Services & Software

Digital ads entangle "Spider-Man"

The upcoming film places scenes in Times Square but digitally changes its billboard advertising, a transformation that has the building owners climbing the walls.

The owners of coveted billboard space in Times Square are trying to tangle the makers of the "Spider-Man" movie in their own web of woes.

Alleging a litany of violations ranging from trespassing and piracy to deceptive trade practices, Sherwood 48 Associates and Super Sign have sued Sony and other companies involved in making and distributing the upcoming "Spider-Man" movie for digitally superimposing advertisements for other companies over their billboard space in the film.

As computers make it easier to manipulate video images, the issue of who owns the space that appears on-screen is likely to heat up in a battle over digital advertising and product placement.

In its suit, Sherwood and Super Sign allege they've lost revenue because their Times Square billboard space becomes less desirable if the companies can't guarantee exclusive placement both on-screen and offscreen.

The suit, which spends three pages describing the importance of Times Square--calling it a "one-of-a-kind advertising venue"--says teasers for the "Spider-Man" movie, set to be released in May, do not depict the area accurately. They say existing billboards are digitally altered in trailers and commercials for the film to show ads for companies such as USA Today and Cingular Wireless when Samsung and NBC should appear.

"Sherwood has not authorized defendants or anyone to distort the appearance" of the area, alleges the suit, filed Monday in New York federal court.

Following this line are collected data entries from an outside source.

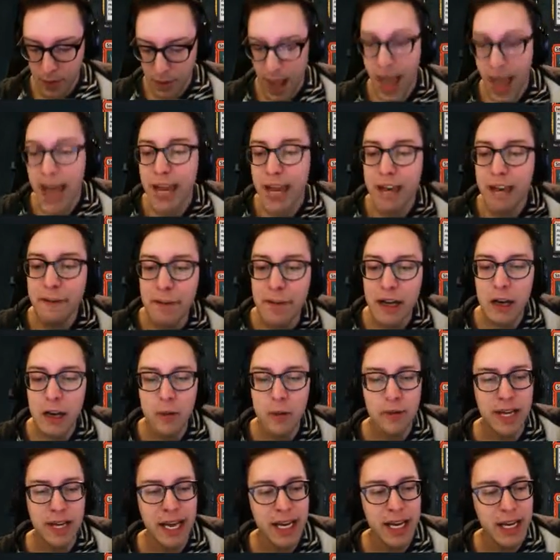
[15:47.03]
And if I don't
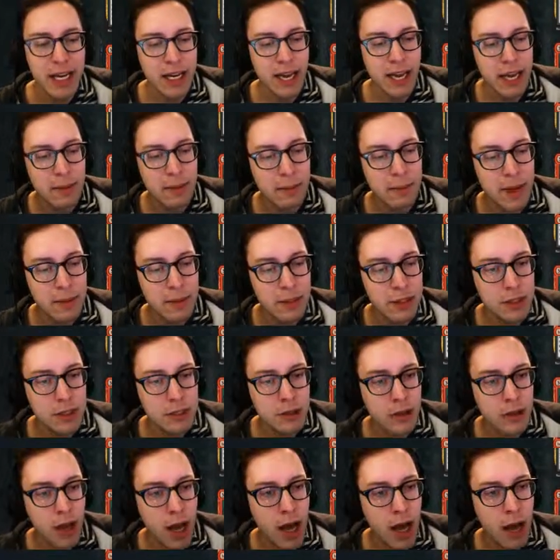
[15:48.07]
take it, I can maybe
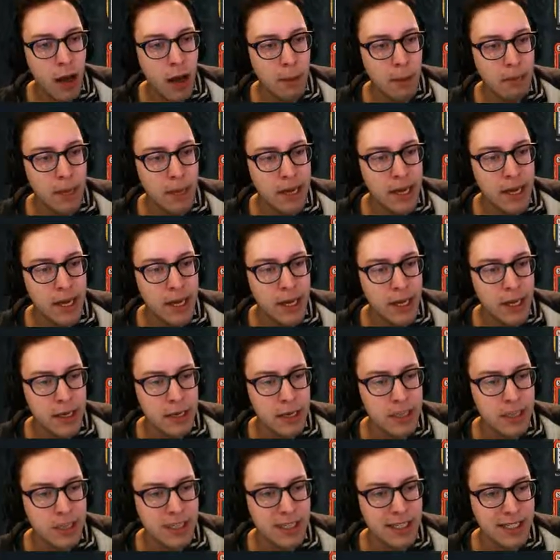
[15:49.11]
play
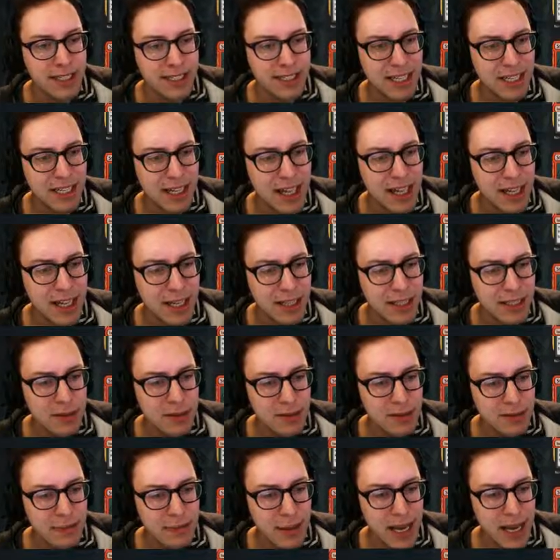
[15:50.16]
16 lands.
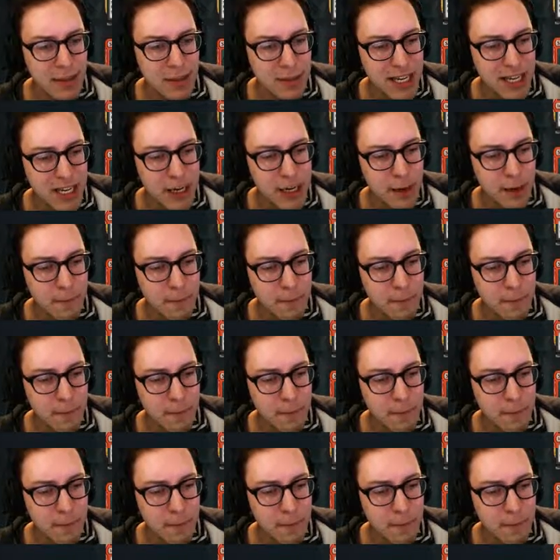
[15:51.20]
Maybe.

A representative for Cingular could not be immediately reached for comment. The wireless carrier has a marketing deal with Sony tied to the film that includes sweepstakes, service and phone promotions, and Spider-Man-themed ring tones and accessories. It was unclear whether the deal included placement in the film for Cingular.

A representative for USA Today said the newspaper did not pay for the placement. Sony declined to comment on the suit.

If the suit goes forward, a judge will likely decide whether makers of a movie about a fictional character have the right to place him in fictional surroundings as well.

Gwendolyn Mariano contributed to this report.